- Active: 1963 – present
- Country: India
- Allegiance: India
- Branch: Indian Army
- Type: Artillery
- Motto(s): Velluvom Velluvom Vetrikonde Selluvom
- Colors: "Red & Navy Blue"
- Mascot(s): Tiger
- Anniversaries: 20 June 1963

= 93 Field Regiment (India) =

Indian Army artillery unit

93 Field Regiment is part of the Regiment of Artillery of the Indian Army.

==History==
Raised in Haldwani in 1963 by Lieutenant Colonel Laiq Ram, the regiment was re-organised as a field regiment at Allahabad in 1975.
==Composition==
It presently consists of troops from South India. The war cry of the regiment is Velluvom Velluvom Vetrikonde Selluvom, which translates to We will win and we will continue to win. The regimental song is Surangani.

==Equipment==
The regiment was originally equipped with the 105 mm Light Field Gun Mk-II variant. In 2019, the unit inducted the 155 mm 45-calibre Dhanush howitzer, becoming the first unit to be armed with this gun.

==Operations==
- Indo-Pakistani War of 1965
The regiment was part of Operation Ablaze, Operation Riddle and Operation Grand Slam in the Sialkot sector. The regiment less one battery was part of the 69 Mountain Brigade located at Mahrajke, east of Sialkot and was equipped with 3.7 howitzer guns of World War I vintage and 120 mm mortars.
- Indo-Pakistani War of 1971
The regiment was located at Agartala before the war and was equipped with 75/24 mm guns . It was asked to move to Sylhet sector, where it provided artillery support. It subsequently took part in the surrender of Pakistani forces after the declaration of ceasefire on 16 December 1971.
- Operation Pawan
The regiment moved from Secunderabad to Sri Lanka in October 1987 to join the Indian Peace Keeping Force. It was part of the 54 Infantry Division. The regiment lost one officer and the regimental medical officer, the latter to sniper fire during the operations in the outskirts of Jaffna.
- Kargil War
The regiment was one of the first to reach Tiger Hill during Operation Vijay and provided artillery support to help the re-conquest of this important location.

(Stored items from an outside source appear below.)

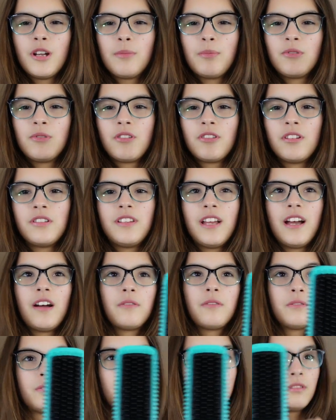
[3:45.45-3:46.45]
up or turn it
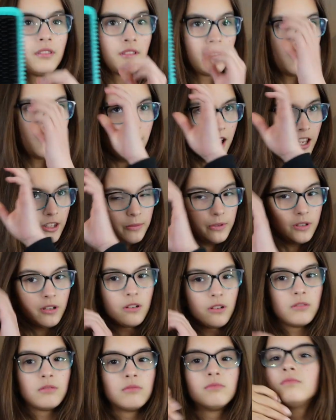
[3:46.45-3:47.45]
down as we
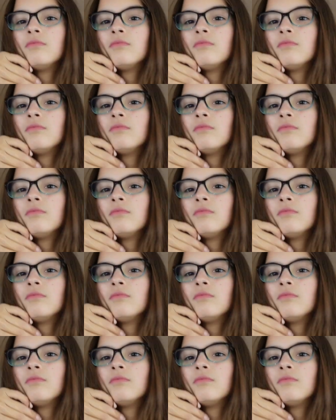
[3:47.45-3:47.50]
go.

- Counter terrorist operations
During its counter insurgency and internal security tenures, the regiment took part in Operation Rakshak, Operation Vyavastha, Operation Rakshak II (1994-1997), Operation Rhino and Operation Fort William.
- Other operations
The regiment has also participated in Operation Trident and Operation Falcon.
==Achievements==
The regiment won the Chief of the Army Staff Unit Citation and General Officer Commanding-in-Chief (Northern Command)’s ‘unit appreciation’ award in 1998 for counter terrorist operations in Jammu and Kashmir. The unit was awarded the Chief of the Army Staff Unit Citation again in 2024. The regiment has won 6 Sena Medals, 2 Mentioned in dispatches, 10 Chief of the Army Staff's Commendation Cards and 9 General Officer Commanding in Chief's Commendation Cards.

The regiment had the honour to participate in the 71st Republic Day Parade and Army Day parade in 2020 with its new Equipment 155mm Dhanush Howitzer.